Dazu müssen die Provider je mindestens zwei Cell Broadcast Center (CBC) unterhalten, die an das bereits existierende modulare Warnsystem MoWas angeschlossen werden. Dieses wird vom BBK unterhalten, und das ist nun auch für die angesprochenen Warngebiete zuständig. Bisher waren MoWaS-Warnungen beispielsweise über die Apps Katwarn und NINA jeweils an Landkreisen orientiert, ob das auch für Cell Broadcast gelten soll, legt die Richtlinie nicht fest. Vielmehr heißt es das System solle "basierend auf geografischen Gebieten, die in empfangenen MoWaS-Warnmeldungen ausgewiesen sind, geeignete Funkzellen dynamisch zuordnen."

Dazu soll das BBK eine "MoWaS-CBE" erstellen, eine "Cell Broadcast Entity". Diese stellt die Verbindung zu den CBC her. Für CBE gibt bereits zwei Spezifikationen des European Telecommunications Standards Institute ETSI. Sie bilden die Basis der Richtlinie für EU-Alert, die bereits 2018 für Warnmeldungen per Mobilfunk von der EU-Kommission beschlossen wurde. Das neue DE-Alert soll jetzt EU-Alert in Deutschland umsetzen.

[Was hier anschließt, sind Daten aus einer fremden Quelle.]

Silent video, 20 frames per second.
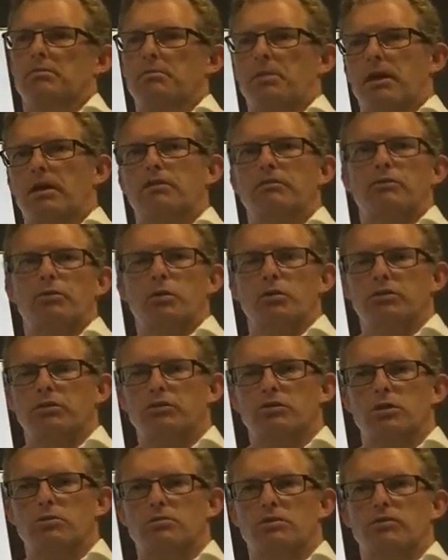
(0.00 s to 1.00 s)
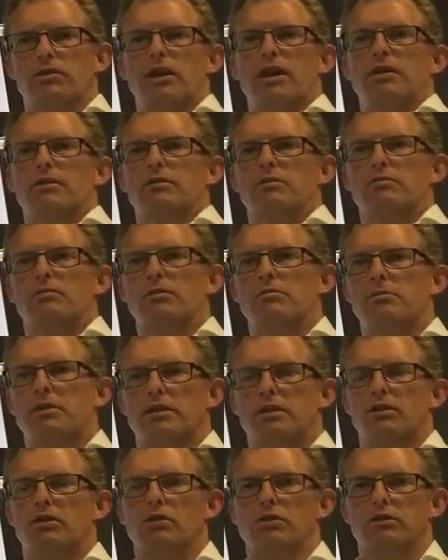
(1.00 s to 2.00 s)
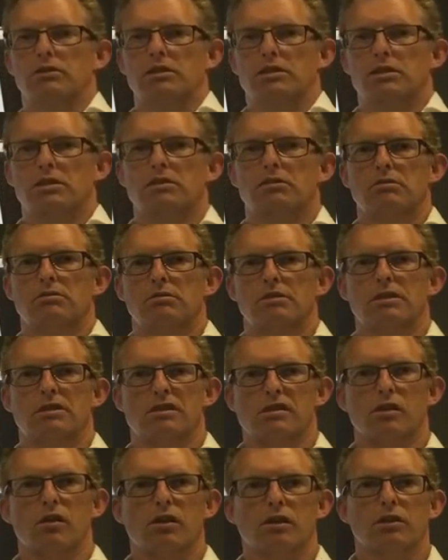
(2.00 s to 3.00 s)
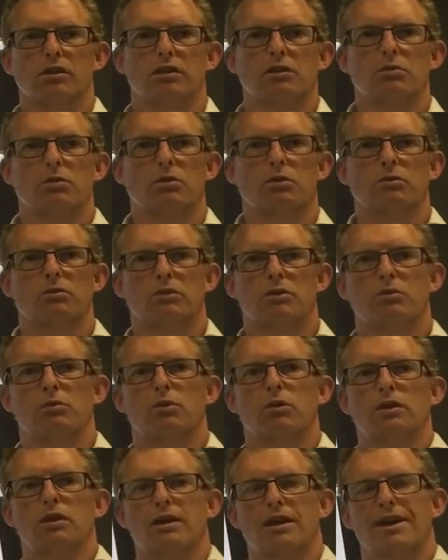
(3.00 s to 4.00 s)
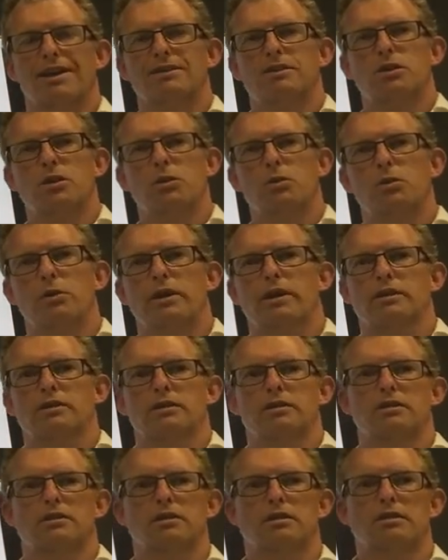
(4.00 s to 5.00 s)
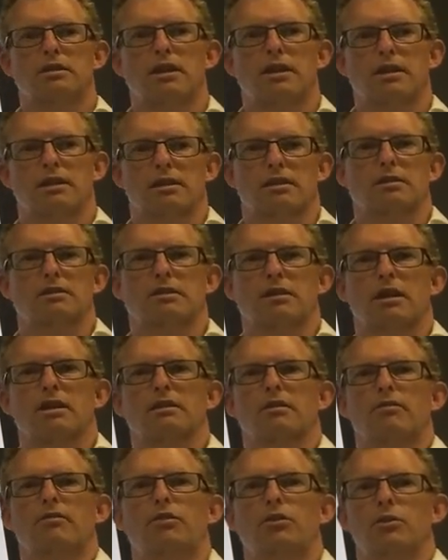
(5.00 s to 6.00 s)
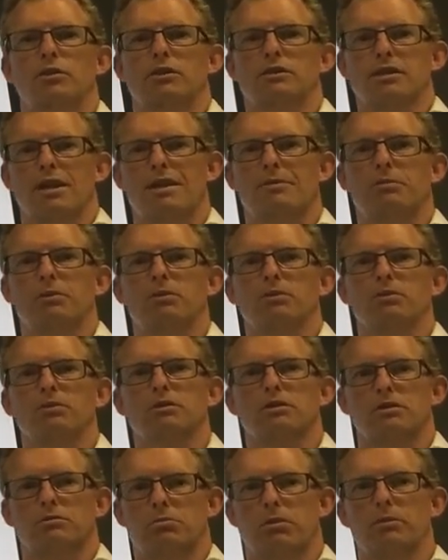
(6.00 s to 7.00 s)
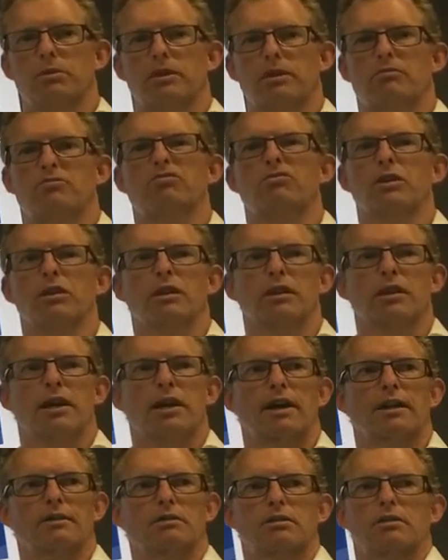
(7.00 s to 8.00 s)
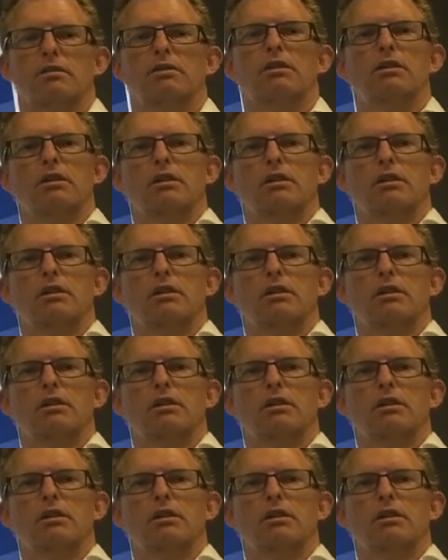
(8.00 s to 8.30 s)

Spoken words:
back and forth in terms of how the methodology is likely to work. Until we actually sit down and conduct a few examples, it's probably really hard to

Diese Normen zitiert die Richtlinie der Bundesnetzagentur ausdrücklich, und für die Einführung von EU-Alert gibt es kraft der EU-Richtlinie auch einen Termin, nämlich den 21. Juni 2022. Sowohl die Verordnung des Bundeswirtschaftsministeriums wie nun die Richtlinie der Netzagentur nennen aber bisher keinen Termin. Zwar findet sich gleich als erster Punkt der Agentur die Überschrift "Regelungsgegenstand und Umsetzungsfristen" - der Text verweist dann aber auch in den Fußnoten nur auf die Änderung des Telekommunikationsgesetzes und die entsprechende Verordnung des Wirtschaftsministeriums, in denen sich, wie zuvor erwähnt, kein Termin findet. Damit haben sich die Behörden zwar mit der Vorarbeit sehr beeilt, warten aber offenbar noch auf zeitliche Ansagen der neuen Bundesregierung.